Marburger included several photos in her post that depict a gum wad on a windowsill, ripped book, destroyed bookshelf and an iPad left on the ground.
‘This is how my classroom regularly looks after my students spend all day there. Keep in mind that many of the items damaged or destroyed by my students are my personal possessions or I purchased myself, because I have NO classroom budget.”
In her post, she described the unique position teachers find themselves in when dealing with school administration and unhappy parents. When report cards come out next week, nearly half of her roughly 140 students will be getting a failing grade due to multiple missing assignments, she said. Despite weekly reports, emails and phone calls sent to parents, “most of these students and their parents haven’t seemed to care about this over the past three months,” she wrote.

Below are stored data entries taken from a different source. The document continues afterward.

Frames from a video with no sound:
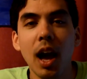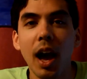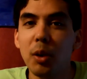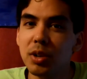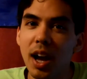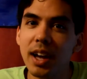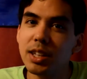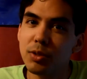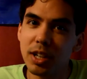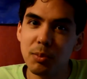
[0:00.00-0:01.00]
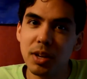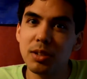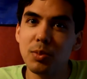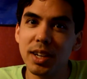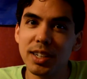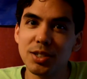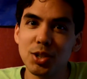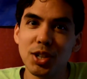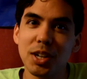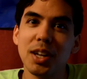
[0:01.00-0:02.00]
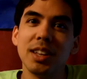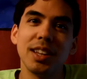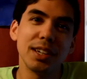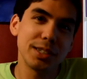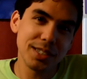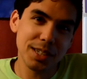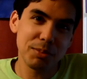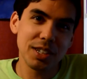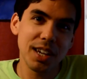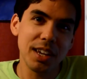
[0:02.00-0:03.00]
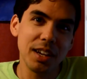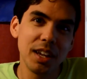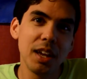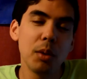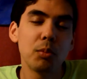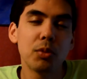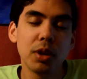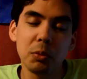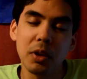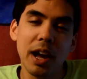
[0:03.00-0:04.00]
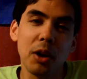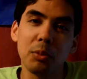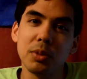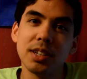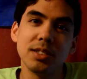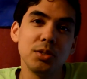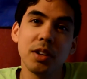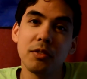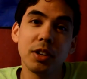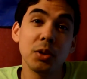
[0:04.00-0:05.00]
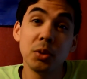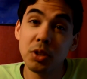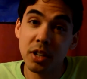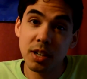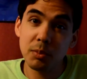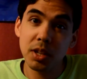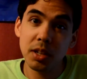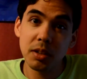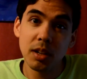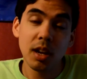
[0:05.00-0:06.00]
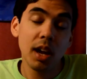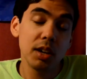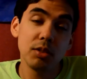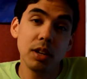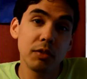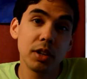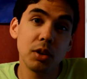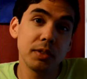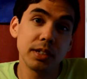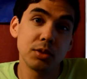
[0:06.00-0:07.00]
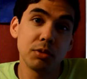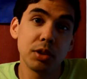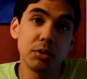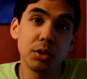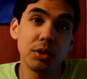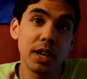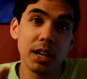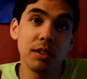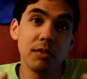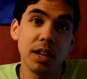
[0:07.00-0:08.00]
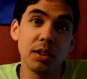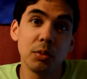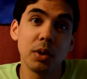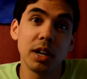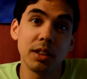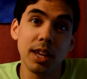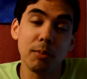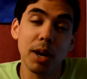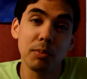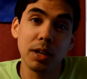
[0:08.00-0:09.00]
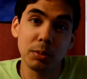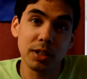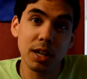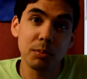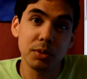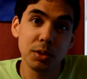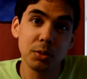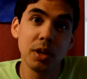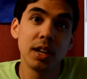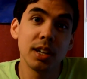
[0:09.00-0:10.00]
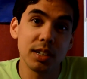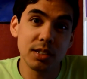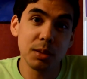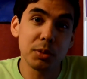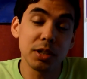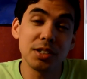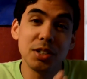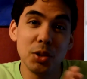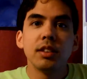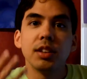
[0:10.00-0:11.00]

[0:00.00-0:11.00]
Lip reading: I would highly recommend making sure that yours is up to date, print one out, because you never know who you're going to meet, and you never know if there's a recruiter at an event where they might be able to help you get to the person you want.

“But now I’m probably going to spend my entire week next week fielding calls and emails from irate parents, wanting to know why I failed their kid. My administrator will demand an explanation of why I let so many fail without giving them support, even though I’ve done practically everything short of doing the work for them.”
Marburger teaches at Cedar Creek Intermediate School. Previously she taught child development and parenting in Dallas.
Marburger’s post reflects an increasingly fraught political climate over teacher treatment across the country.
In Oklahoma, public school teachers are staging classroom walkouts and marches on the state Capitol demanding increased pay and better benefits, backed by the support of school boards and superintendents. State legislators agreed to hold a special session to address teacher pay.
In West Virginia, statewide teacher strikes closed schools for nearly two weeks until Gov. James Justice signed a bill that gave teachers and other state employees a 5 percent pay raise. Similar groundswells have been reported in Kentucky.
“I have never heard of a profession where people put so much of their heart and soul into their job, taking time and resources from their home and family, and getting paid such an insultingly measly amount. Teachers are some of the most kind and giving people I have ever met, yet they get treated so disrespectfully from all sides,” Marburger wrote.
“Many will say I shouldn’t be posting such things on social media … that I should promote education and be positive. But I don’t care anymore. Any passion for this work I once had has been wrung completely out of me. Maybe I can be the voice of reason.”
Bastrop school administrators did not immediately return requests for comment.